Task directions: Each record that follows should be duplicated exactly, except for its pictures.

Collected data entries:
Content starts
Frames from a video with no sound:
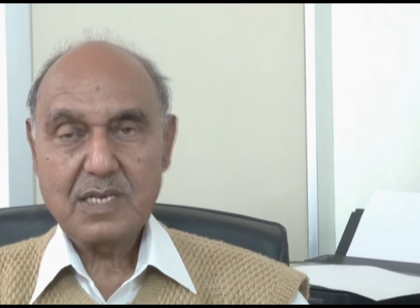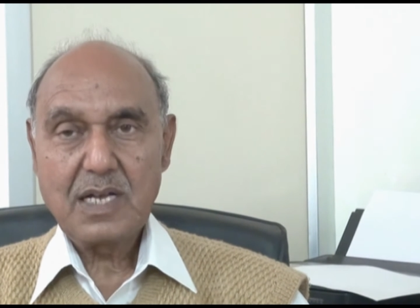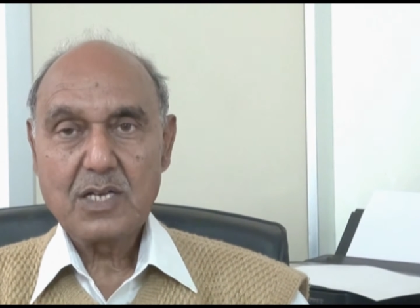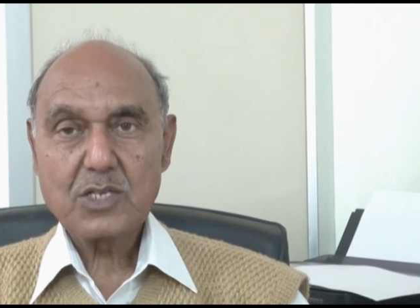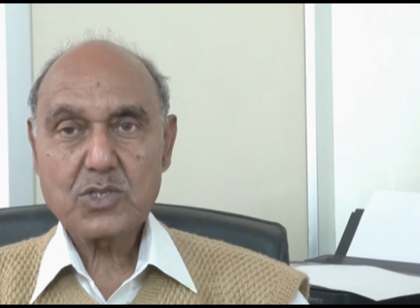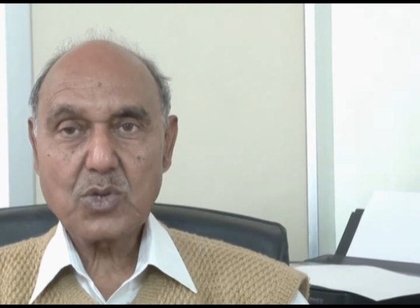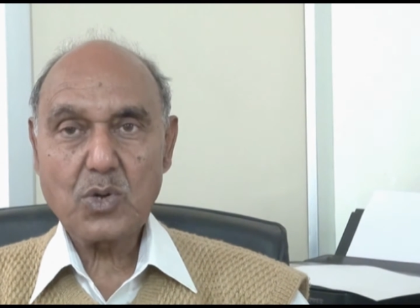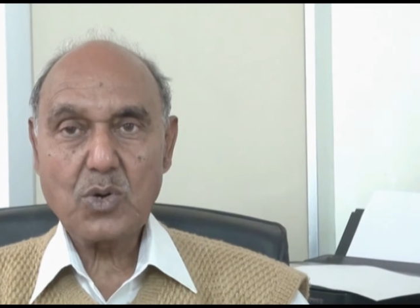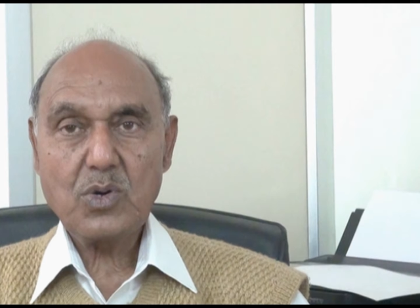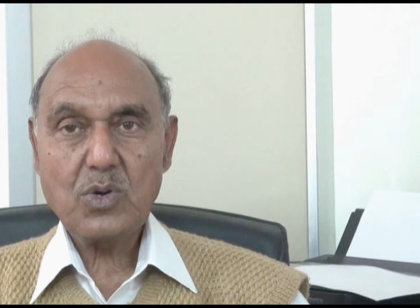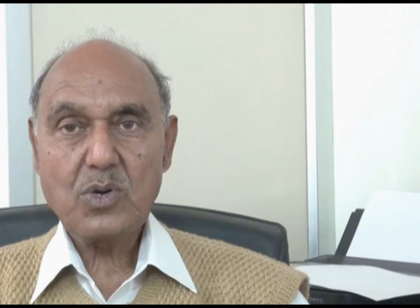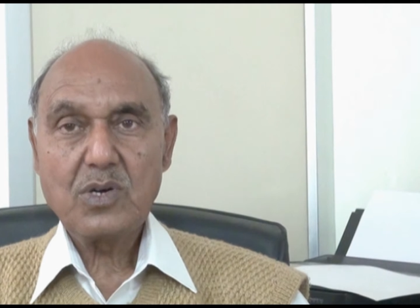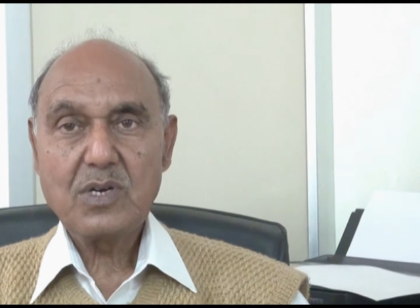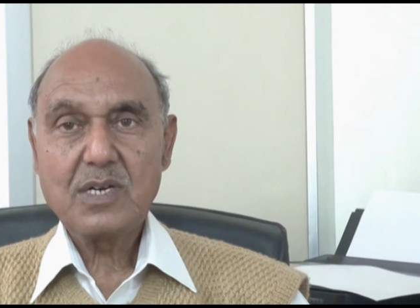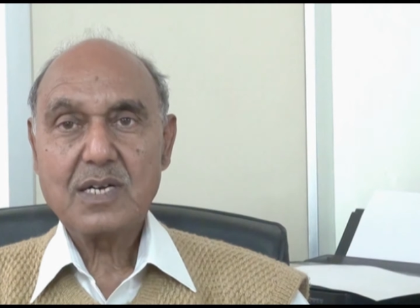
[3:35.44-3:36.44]

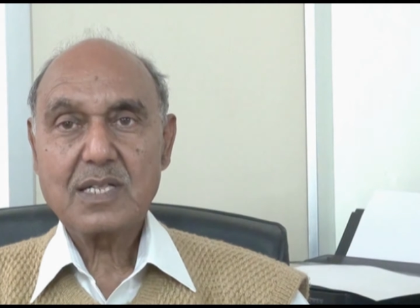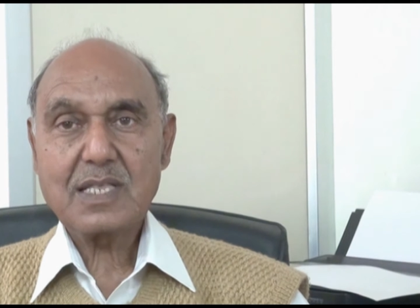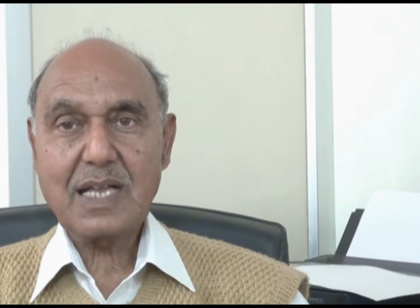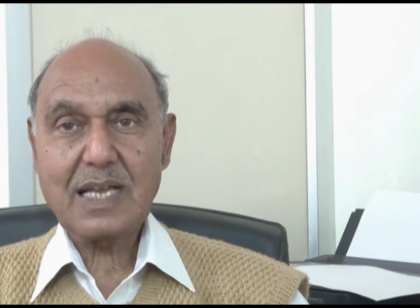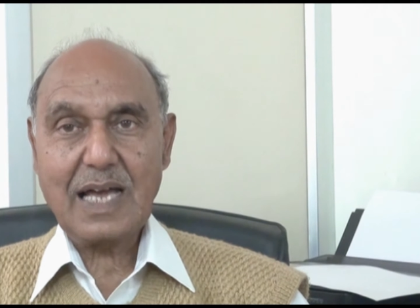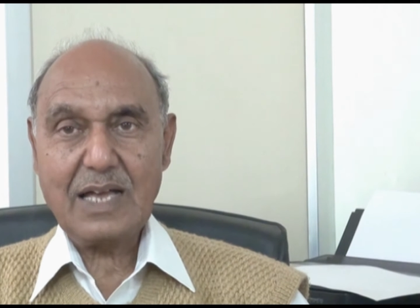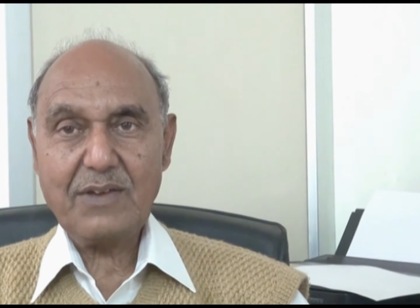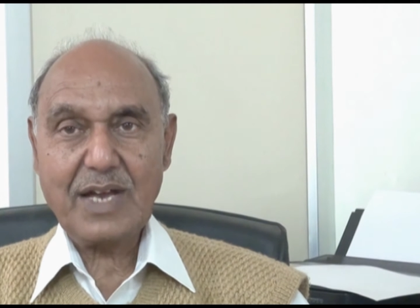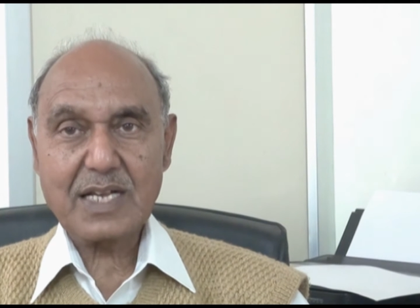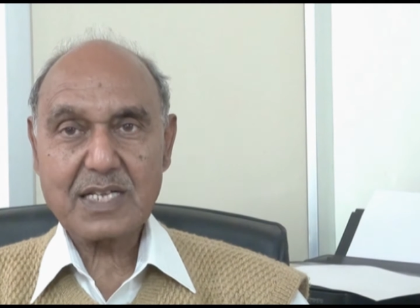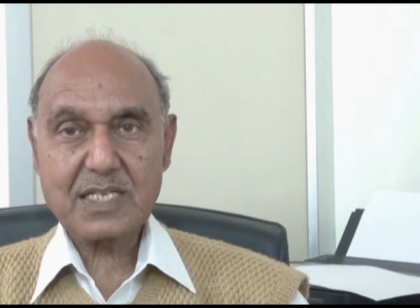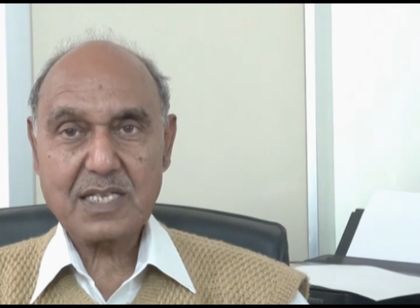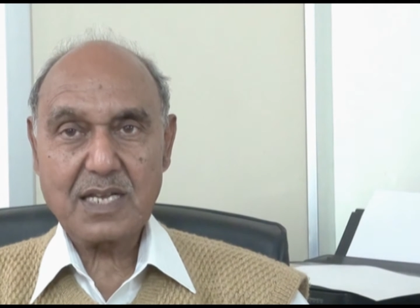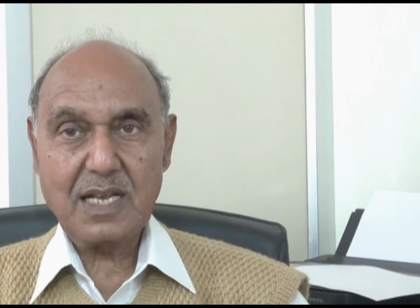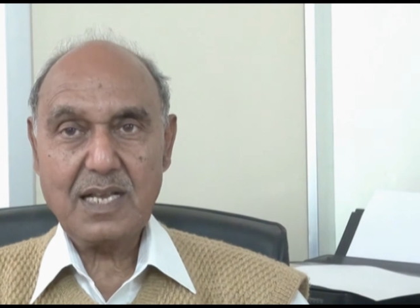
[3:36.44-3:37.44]
So the live
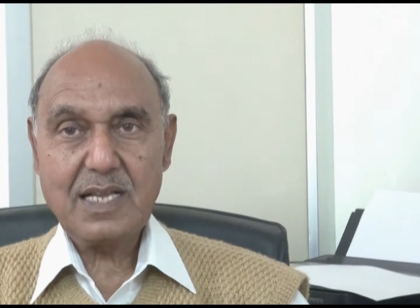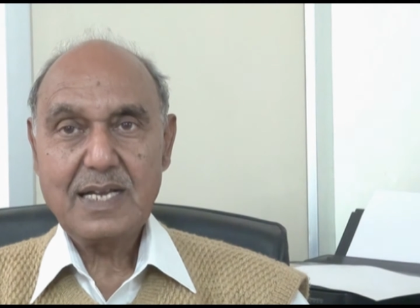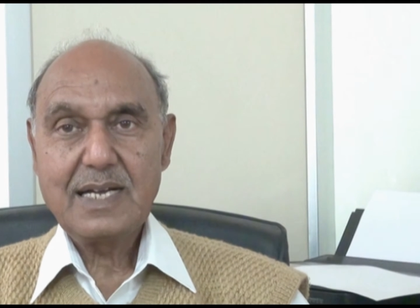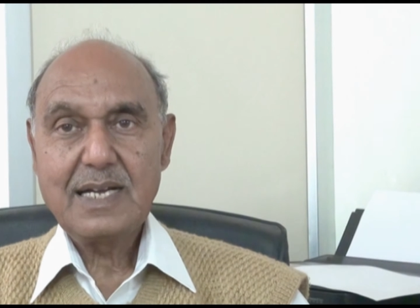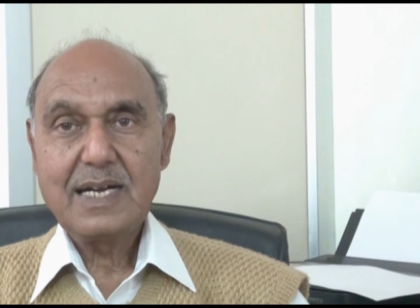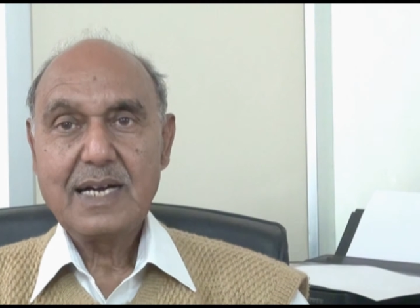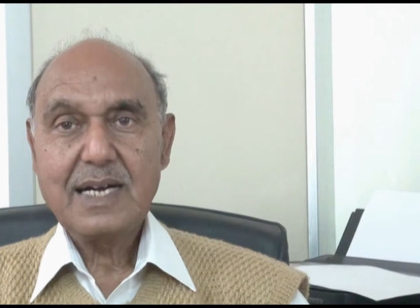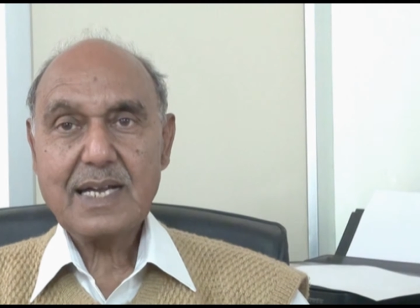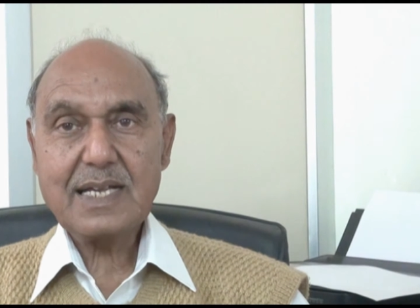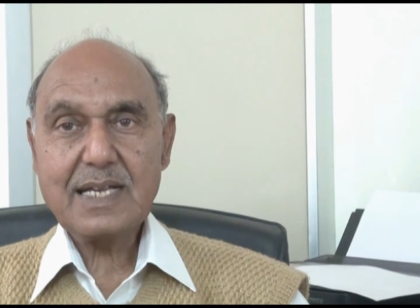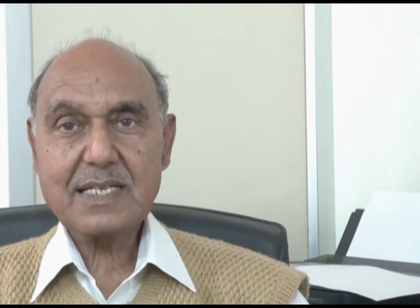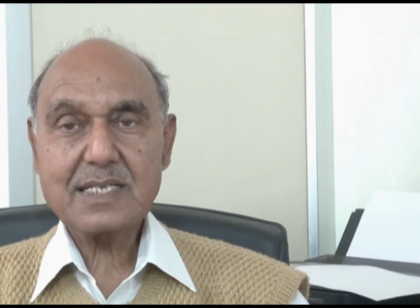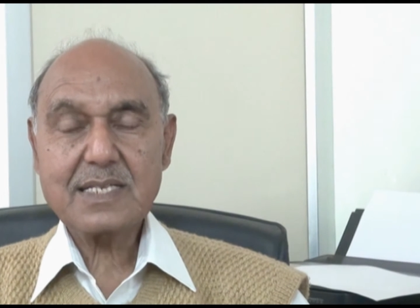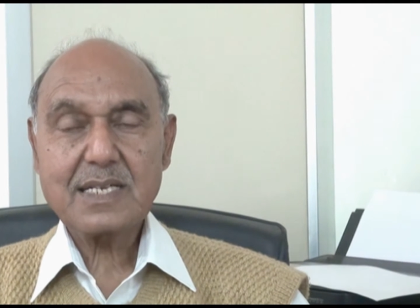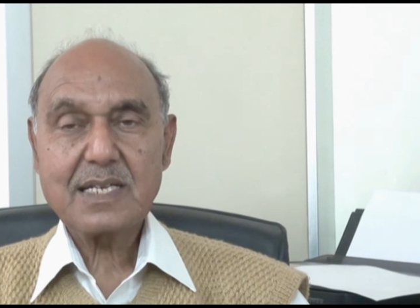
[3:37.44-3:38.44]
axle
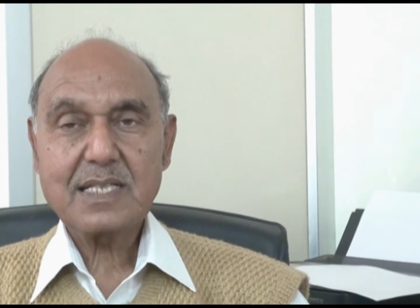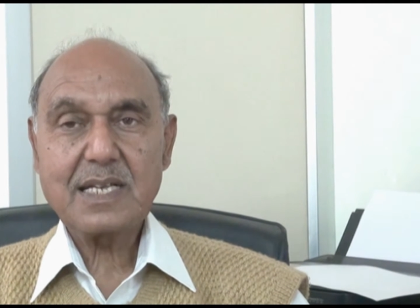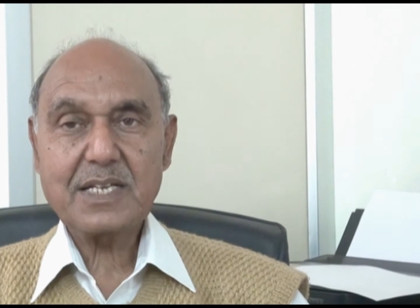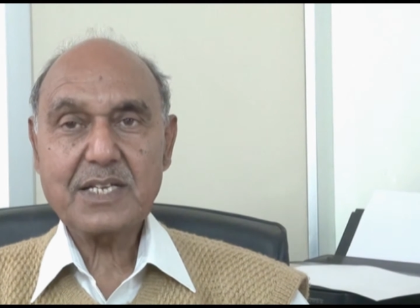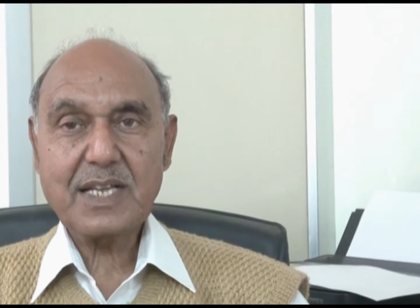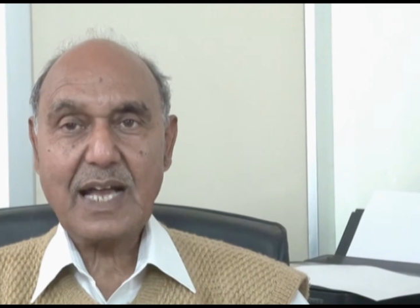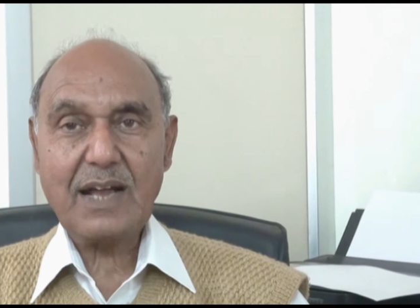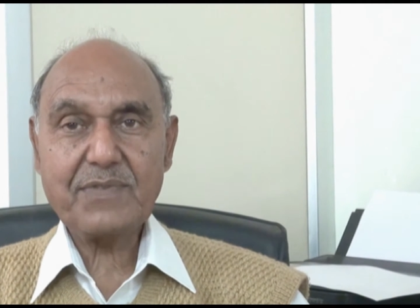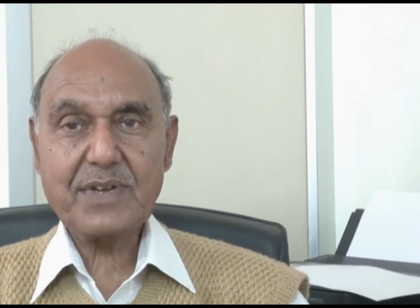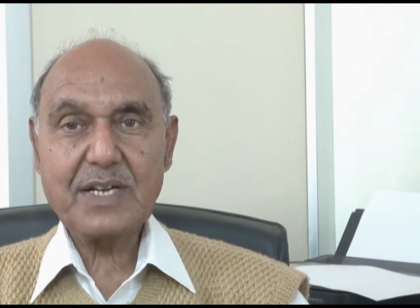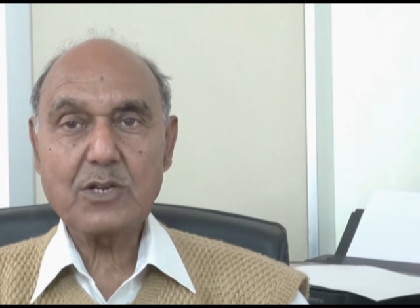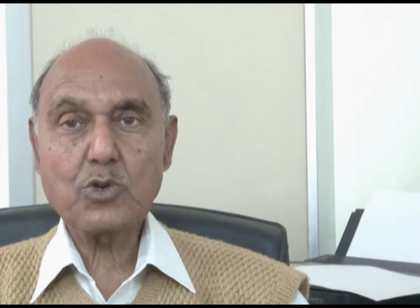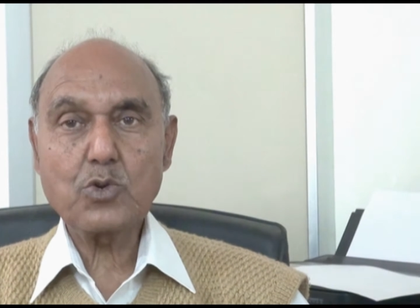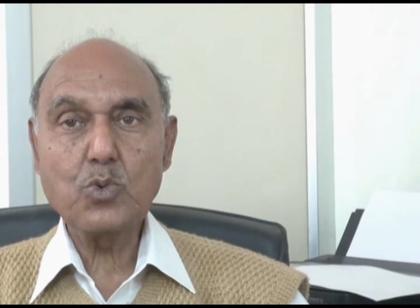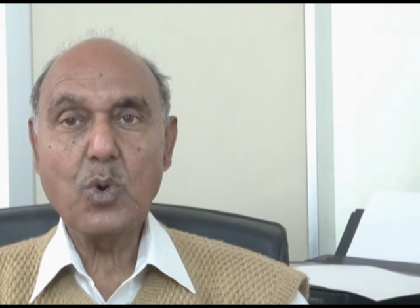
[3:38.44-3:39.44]
is the shaft
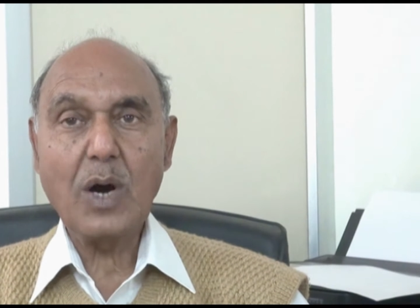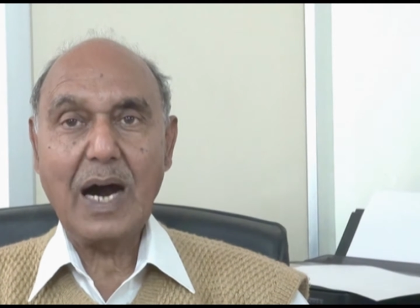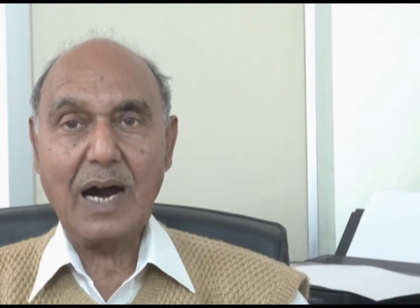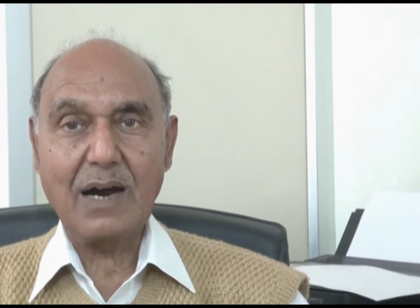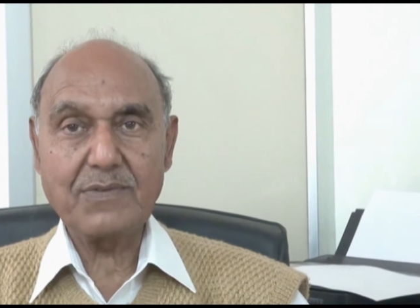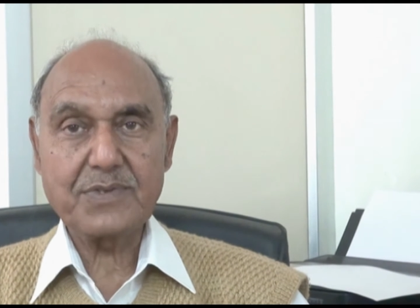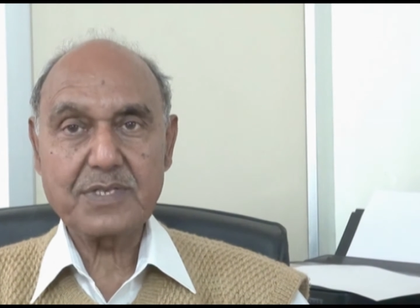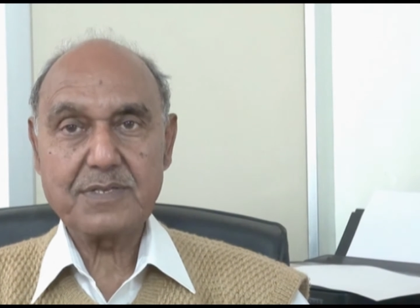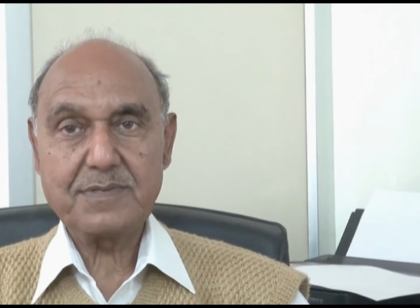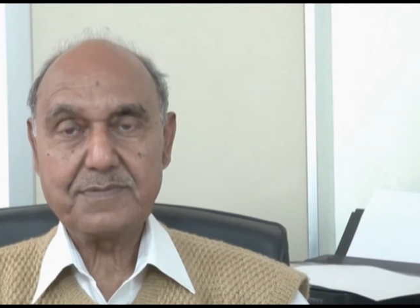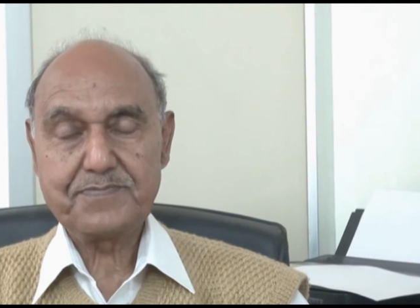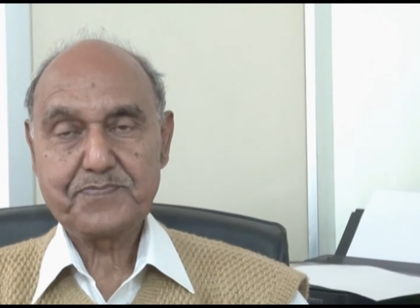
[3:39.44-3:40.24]
in two halves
Content ends
Exercise result:
Frames from a video with no sound:
[3:35.44-3:36.44]

[3:36.44-3:37.44]
So the live
[3:37.44-3:38.44]
axle
[3:38.44-3:39.44]
is the shaft
[3:39.44-3:40.24]
in two halves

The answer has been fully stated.